Ниже по ручью, наполовину в воде, мальчик увидел еще одну часть огромной шапки — муравьи тут сновали вяло и безжизненно, зная, по-видимому, что они оторваны и обречены. Они ползали как оглушенные, покорные концу и не пытающиеся понять, к тому же их сносило и слизывало мелкой волной — соломинку за соломинкой размывало, отрывало и, покружив, уносило водой. Маленький Ключарев не был брезглив или там пуглив в свои девять лет: сын барака, он запросто сгреб разлагающийся и сильно пахший кусок шапки и понес, проделывая вместе с засуетившимися муравьями обратный путь. Ему казалось, что несет он зримую, весомую часть, когда же он принес и положил ее на место бывшей горы, стало ясно, как мало спасено: лежала мокрая кучка, малостью своей лишь подчеркивающая ужасающую степень разрушения.
Он спустился по ручью еще ниже, где и нашел маленькие жалкие веники, по которым ползали десяток-два муравьев. Шаг за шагом — и чем ниже мальчик спускался, тем более жалкие и мелкие остатки он находил. Последний веничек, выброшенный на землю бурлящим ручьем, был уже пустой и безлюдный, безмуравный: горсть травинок, которую уже не имело смысла подбирать и перетаскивать, но, увлеченный, он перенес и ее.
Вновь спустившийся ниже, мальчик увидел и долго рассматривал корни подмытой ивы, но еще больше потрясли его вымытые корни дуба — оголившиеся, вздыбившиеся, они отделились от земли, так что мальчик мог под ними пролезть.
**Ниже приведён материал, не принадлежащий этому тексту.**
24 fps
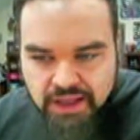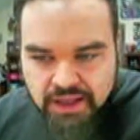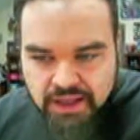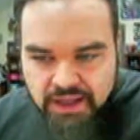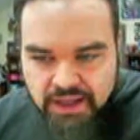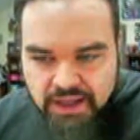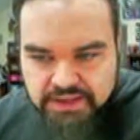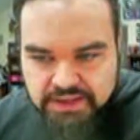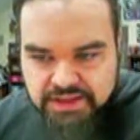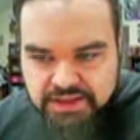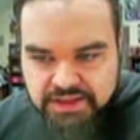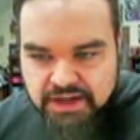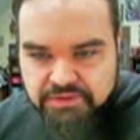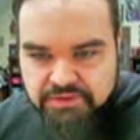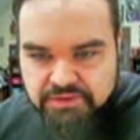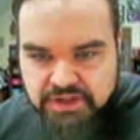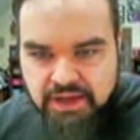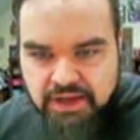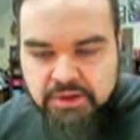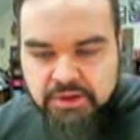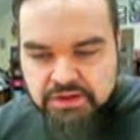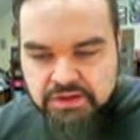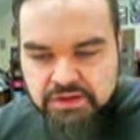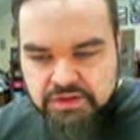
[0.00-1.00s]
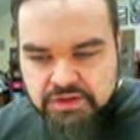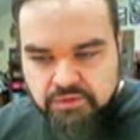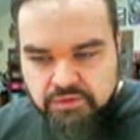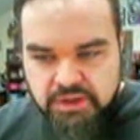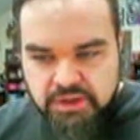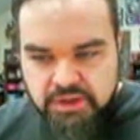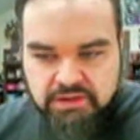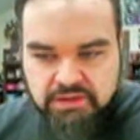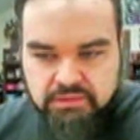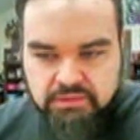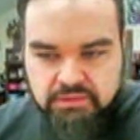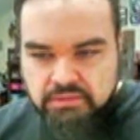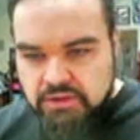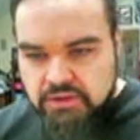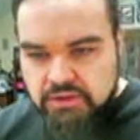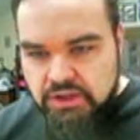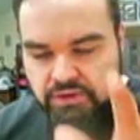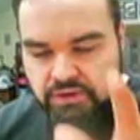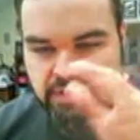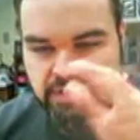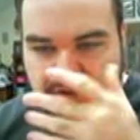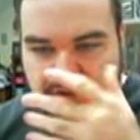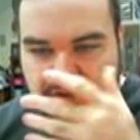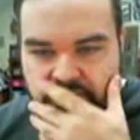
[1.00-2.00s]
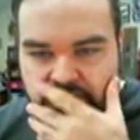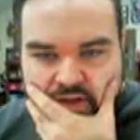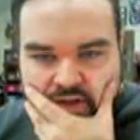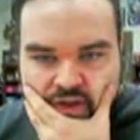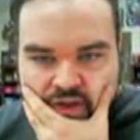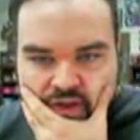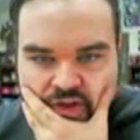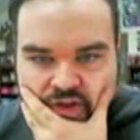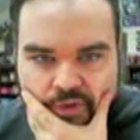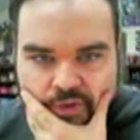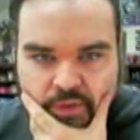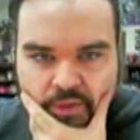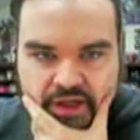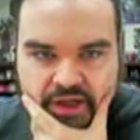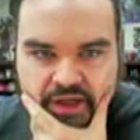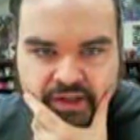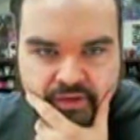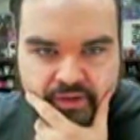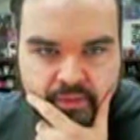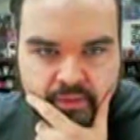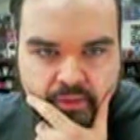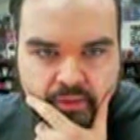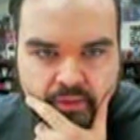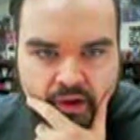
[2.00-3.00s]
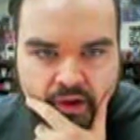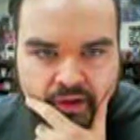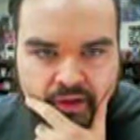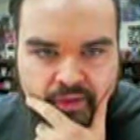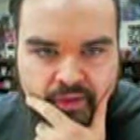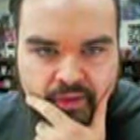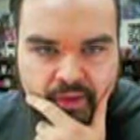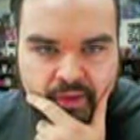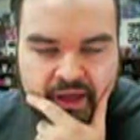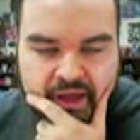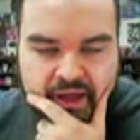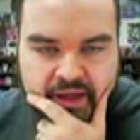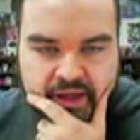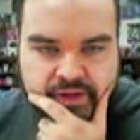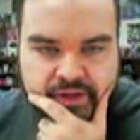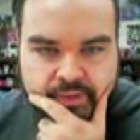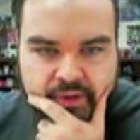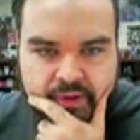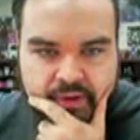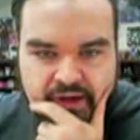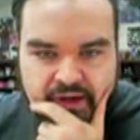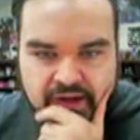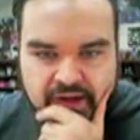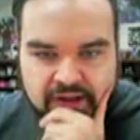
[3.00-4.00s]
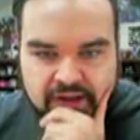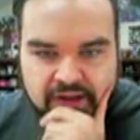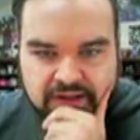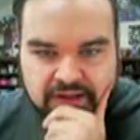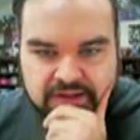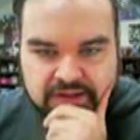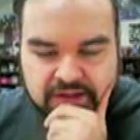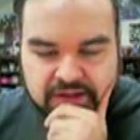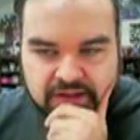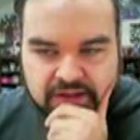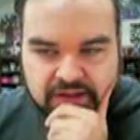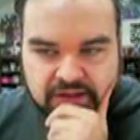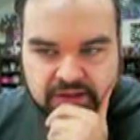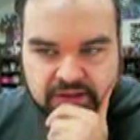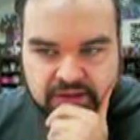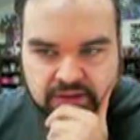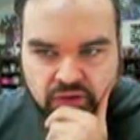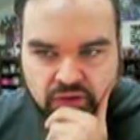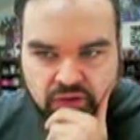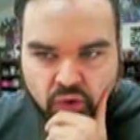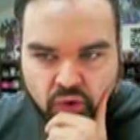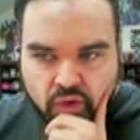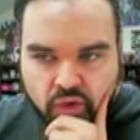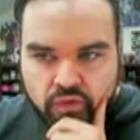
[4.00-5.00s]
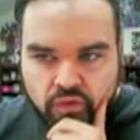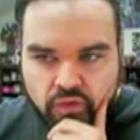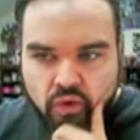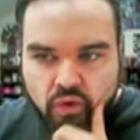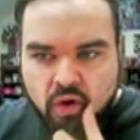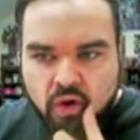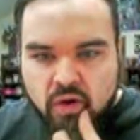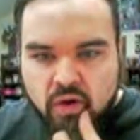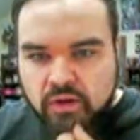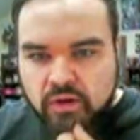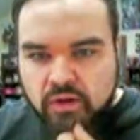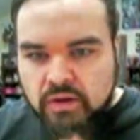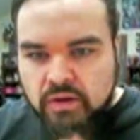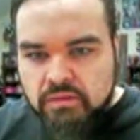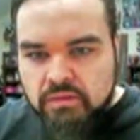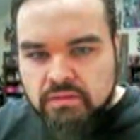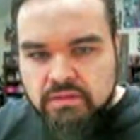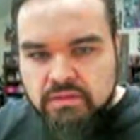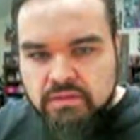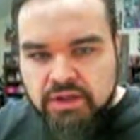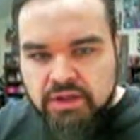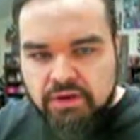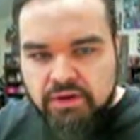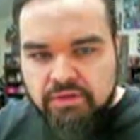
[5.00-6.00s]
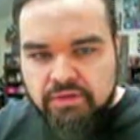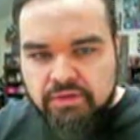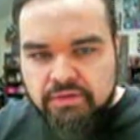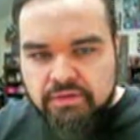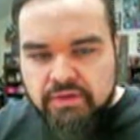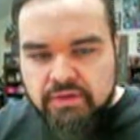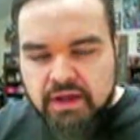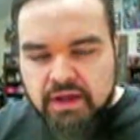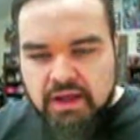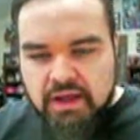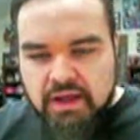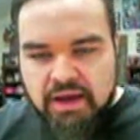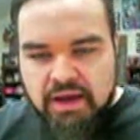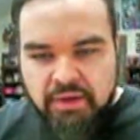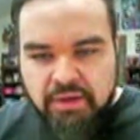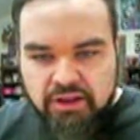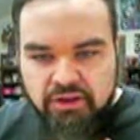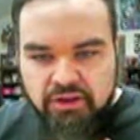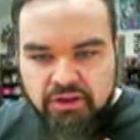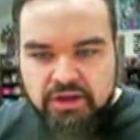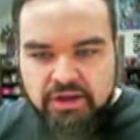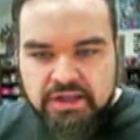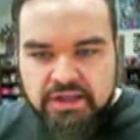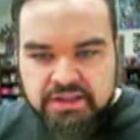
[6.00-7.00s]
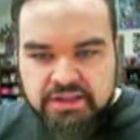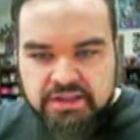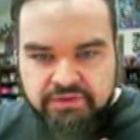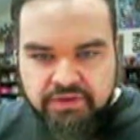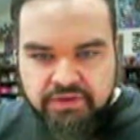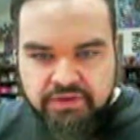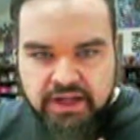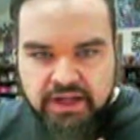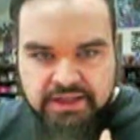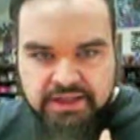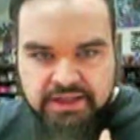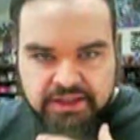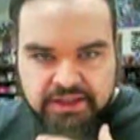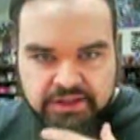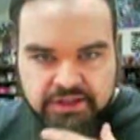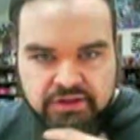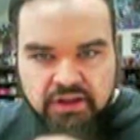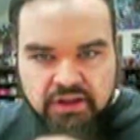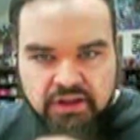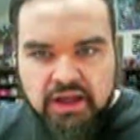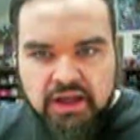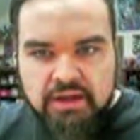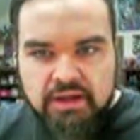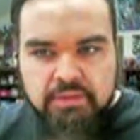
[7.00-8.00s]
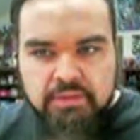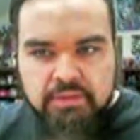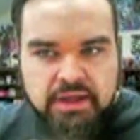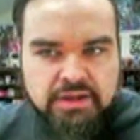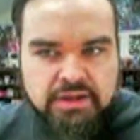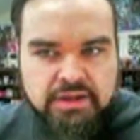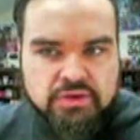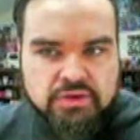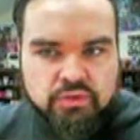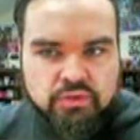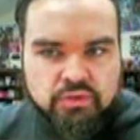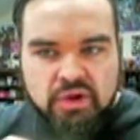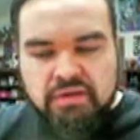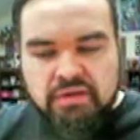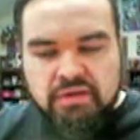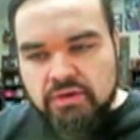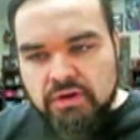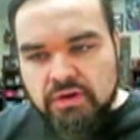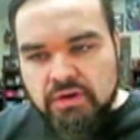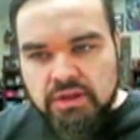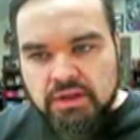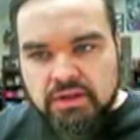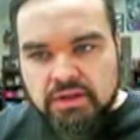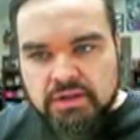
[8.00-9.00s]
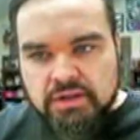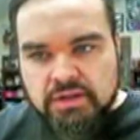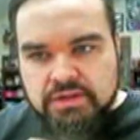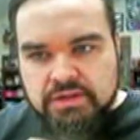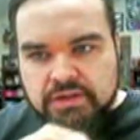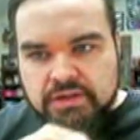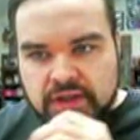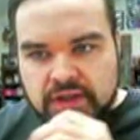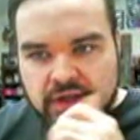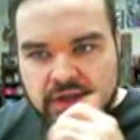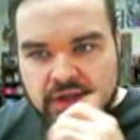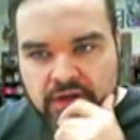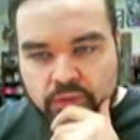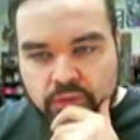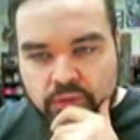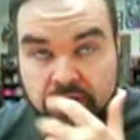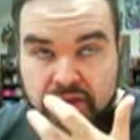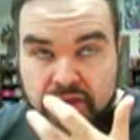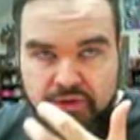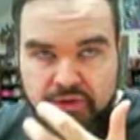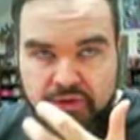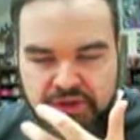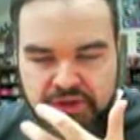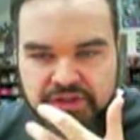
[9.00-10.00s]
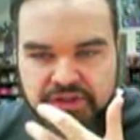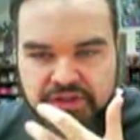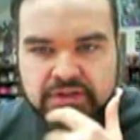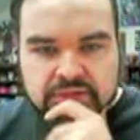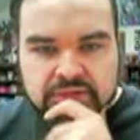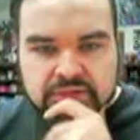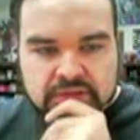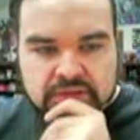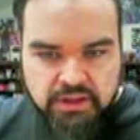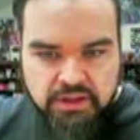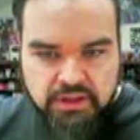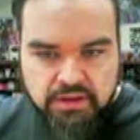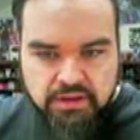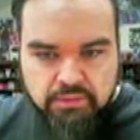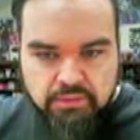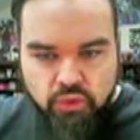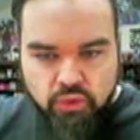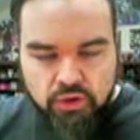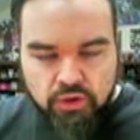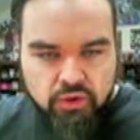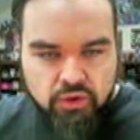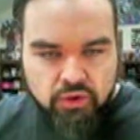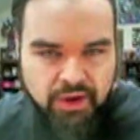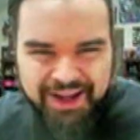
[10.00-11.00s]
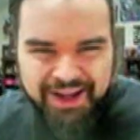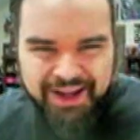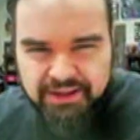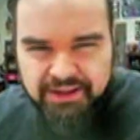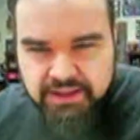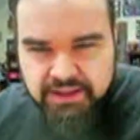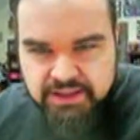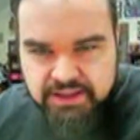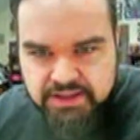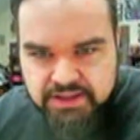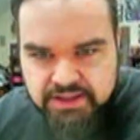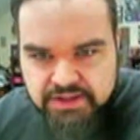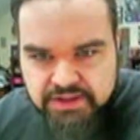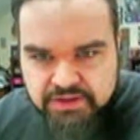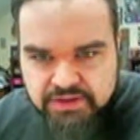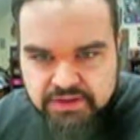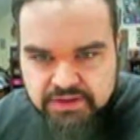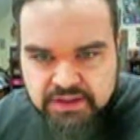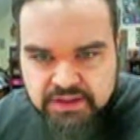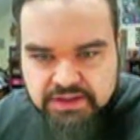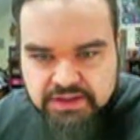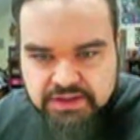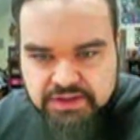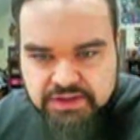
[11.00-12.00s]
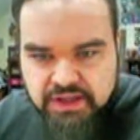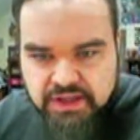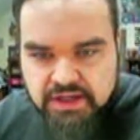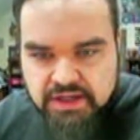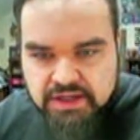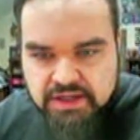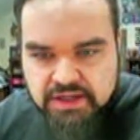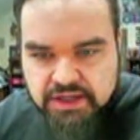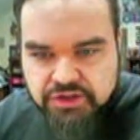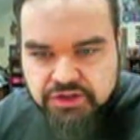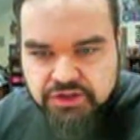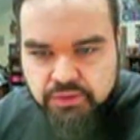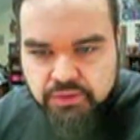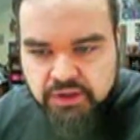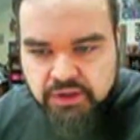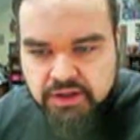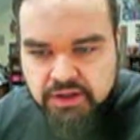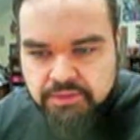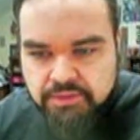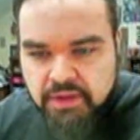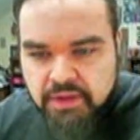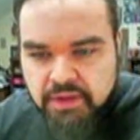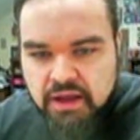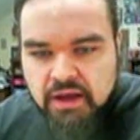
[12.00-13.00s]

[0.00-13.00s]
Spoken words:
And it's kind of time consuming, you know, because there's so much of him on the page, but it's overall, you know, I'm not looking to finesse each line, because the rougher it looks, within reason, the more craggly his skin texture will look.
И, наконец, маленький Ключарев спустился до места, где ручей впадал в речушку, теперь полноводную и свирепую: уровень ее поднялся, изменив береговую линию до неузнаваемости, и лишь огромный валун, за который мальчик в прежнее время, купаясь, цеплялся руками, был виден и бурлил, весь в пене. Остальных камней как бы и не было, речушка глухо шумела, гордясь глубиной.
Утро было с солнцем, однако он еще спал, а бабка Наталья поднялась к нему наверх по деревянной стремянке и над ним, лежащим на печи, склонилась: «Проснись, золотой мой, проснись...» И тут же (как бы одернув себя) бабка Наталья заговорила с той же ласковостью, но уже по-иному: «Спи, спи, прощай, моя радость!» — она уже не решалась его будить, лишь гладила рукой. Он лежал на печи в самом углу, близко к стенке, и потому она тянулась, чтобы достать, а Мари в это время придерживала стремянку и отчасти ее ноги, приговаривая: «Ты упадешь, Наташа, тебе никак нельзя падать!» — а та все пыталась его поцеловать, но уж губами ей было никак не дотянуться.
Он спал, но он слышал: тяжелая рука звучно хлопнула дверью в сенях — и голос бабки Матрены пробубнил: «Не будите его. Незачем — эка невидаль проводы!» — и эти обе тут же отпрянули, как бы уличенные, бабка Наталья сползла по стремянке вниз и принялась там суетиться, вбегая и выбегая... Отстранившийся, он спал сладким вторым сном, когда вдруг что-то треснуло его по голове, он вздрогнул, не веря, и вновь треснуло; сонному, ему казалось, что тело его уплывает в теплую печь (на которой он лежал) и в огонь, однако кто-то, препятствуя, словно удерживал его за волосы. Он очнулся, открыл глаза: Мари, влезшая на стремянку, колотила его по башке старым валенком.